Yes, but precisely the same comment could be applied to the EBDA itself, too.
No it can't - data in the EBDA may be used by SMM code regardless of what mode the CPU/OS was using (and can also be used by the BIOS to co-ordinate SMM code, real mode APM code and ACPI code).
Cheers,
Brendan
Posted: Sat Nov 24, 2007 2:07 pm
by bewing
Brendan wrote:
Can you find any standard that says the OS can use more than 512 KB of memory below 1 MB (or a standard that says the BIOS can't have a large EBDA from 0x00080000 to 0x0009FFFF)?
In fact, I think the standard that said just that is called MSDOS ver 3 through 5 and/or Windows 1.0 through 3.11.
And doesn't an OS have complete control over preventing the system from entering SMM?
Posted: Sat Nov 24, 2007 6:25 pm
by Brendan
Hi,
bewing wrote:Brendan wrote:Can you find any standard that says the OS can use more than 512 KB of memory below 1 MB (or a standard that says the BIOS can't have a large EBDA from 0x00080000 to 0x0009FFFF)?
In fact, I think the standard that said just that is called MSDOS ver 3 through 5 and/or Windows 1.0 through 3.11.
The word "standard" is probably a bit inaccurate - the original 8086 XT machine had "BIOS Int 0x12", and all other 80x86 computers still have it for backward compatability.
bewing wrote:And doesn't an OS have complete control over preventing the system from entering SMM?
SMM is (and AFAIK was always intended to be) completely hidden from the OS and normal software.
If the OS enables "ACPI mode" then some things will cause an SCI (which is handled by the OS's AML interpretter) instead of causing an SMI (which is handled by the BIOS's SMM code).
If the OS supports USB properly, then some things that were emulated by the BIOS's SMM code aren't (e.g. BIOSs make a USB keyboard look like a PS/2 keyboard using SMM until the OS disables it in the USB device).
However, even with full ACPI and USB support there can be other things the BIOS uses SMM for. One of the things that's mentioned in the documentation for some Intel chipsets is "RAM scrubbing" (which I assume is something that attempts to correct or recover from temporary RAM errors).

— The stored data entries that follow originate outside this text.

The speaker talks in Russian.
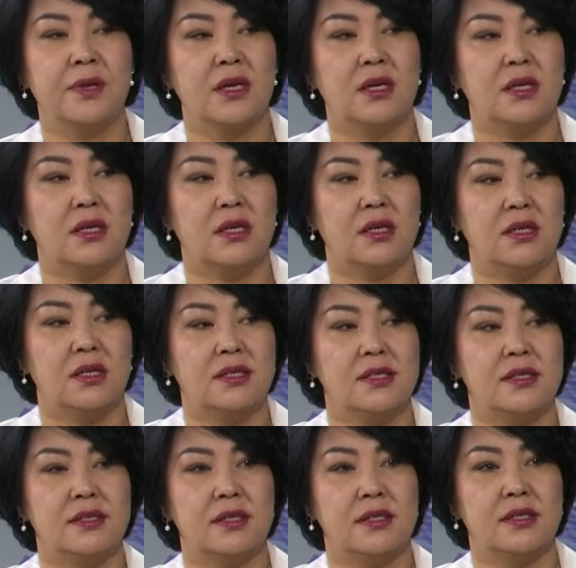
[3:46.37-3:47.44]
И эти
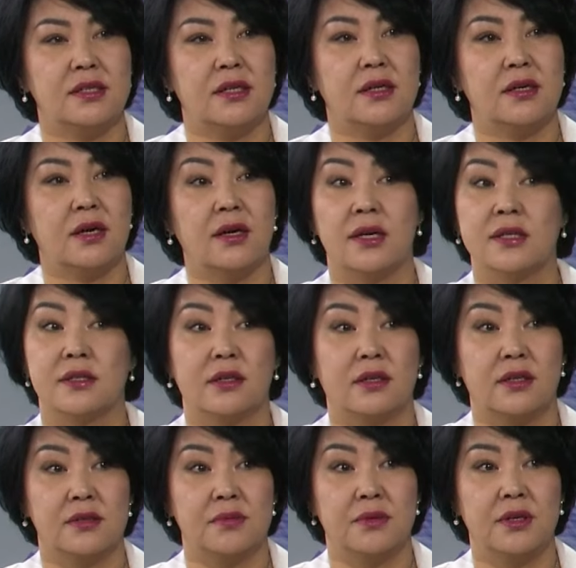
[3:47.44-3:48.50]
сети разных
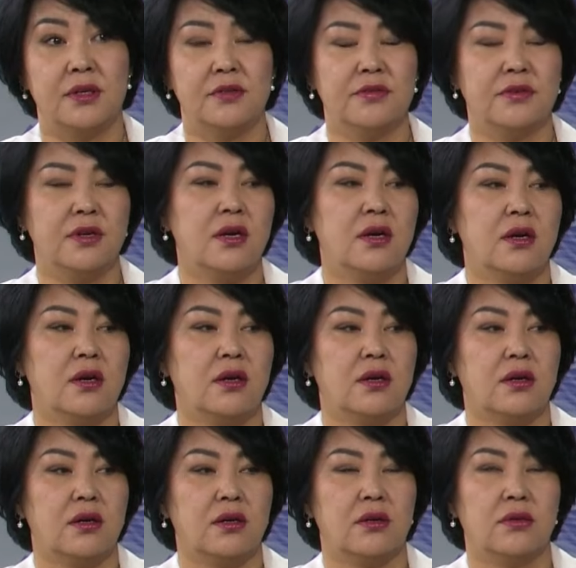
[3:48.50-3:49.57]
размеров,
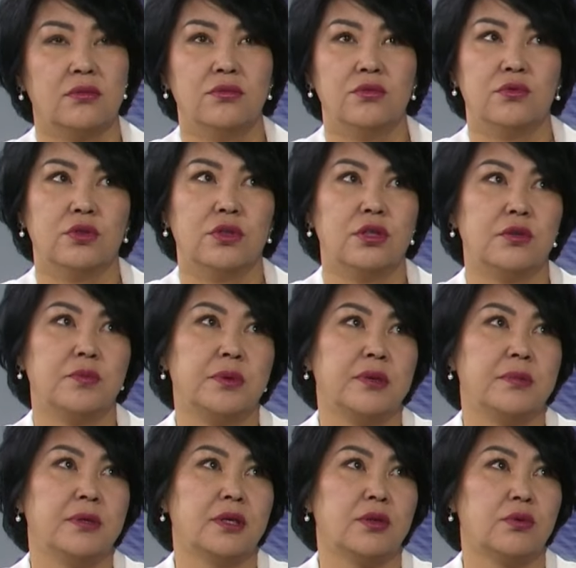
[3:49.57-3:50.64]
а, ну вот, к
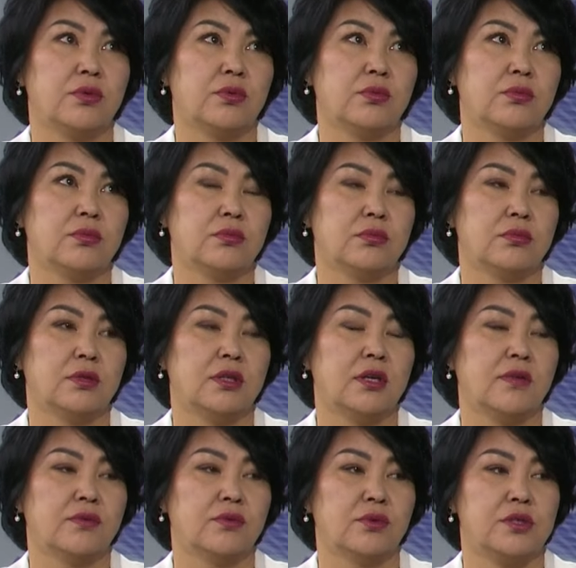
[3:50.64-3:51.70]
примеру,
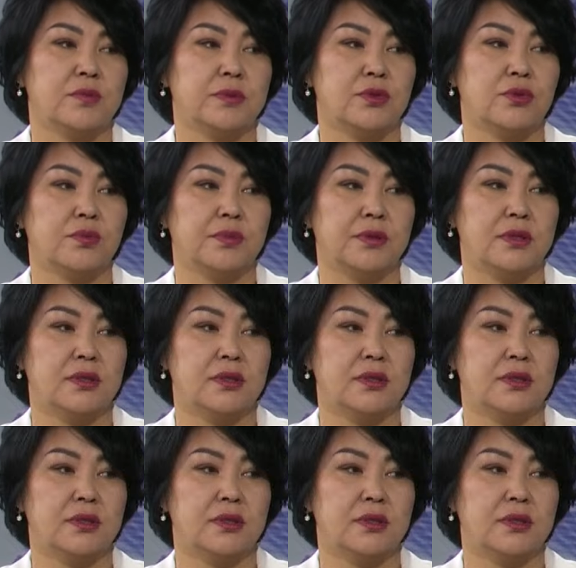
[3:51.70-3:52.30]
недавно у нас поступил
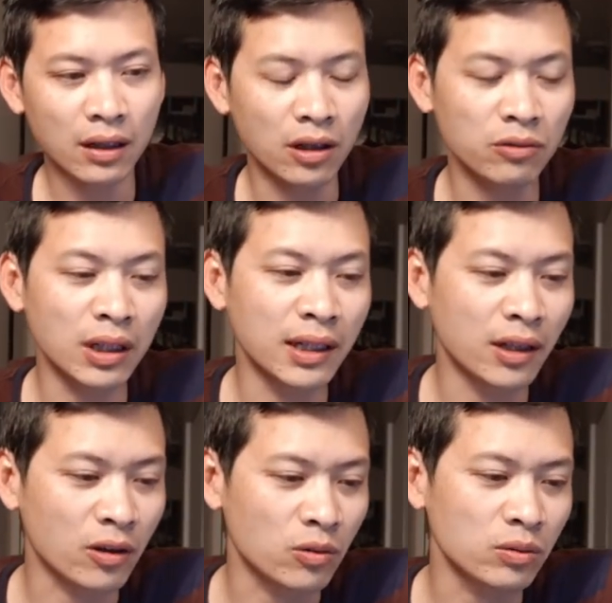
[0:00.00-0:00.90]
Đồng thời
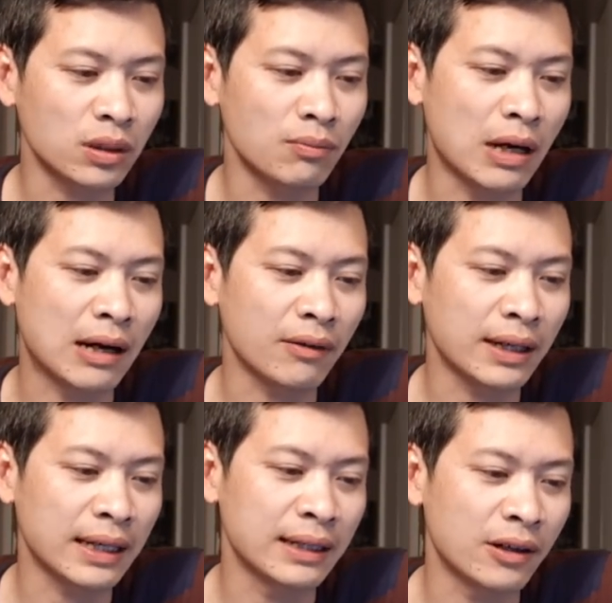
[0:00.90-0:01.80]
họ cũng thông báo
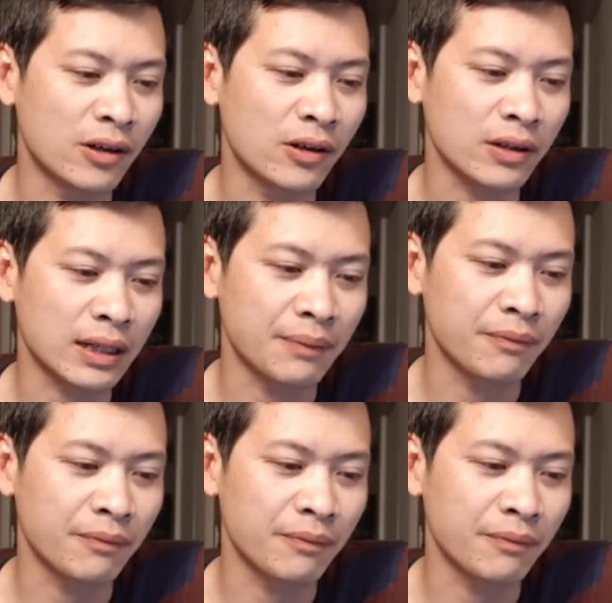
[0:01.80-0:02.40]
rằng họ cập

For some chipsets you might be able to avoid and/or disable all of the causes of SMI, but without studying each motherboard (chipset and BIOS) you won't know how much SMM does or how much SMM you can avoid. There isn't really any limit to the number of things the BIOS could use SMM for, and there definately isn't a generic way to disable all SMM.
Cheers,
Brendan
Posted: Sun Nov 25, 2007 10:17 pm
by Dandee Yuyo
Me I just plainly forget about what's below 1MB. I just use it to load the second stage loader and to map some tables at boot time while I can still use the BIOS to get some valuable system information, and plan to use it only for DMA buffers in the future; and maybe, MAYBE, some kernel tables.
To determine the amount of RAM I do int 15 with eax e820h, e801h and 8800h in that order. If e820h fails, I fill an e820h-like memory map with the results of e801h or 8800h that the kernel uses to initialize the page frame allocator.
I asume that if e820h didn't work there won't be any ACPI present mapping its I/O in upper RAM. Is this bad?
If 8800h fails, then I just show a message and jmp $.. Hey update your hardware!
Probing memory is bad, probing is evil. DON'T.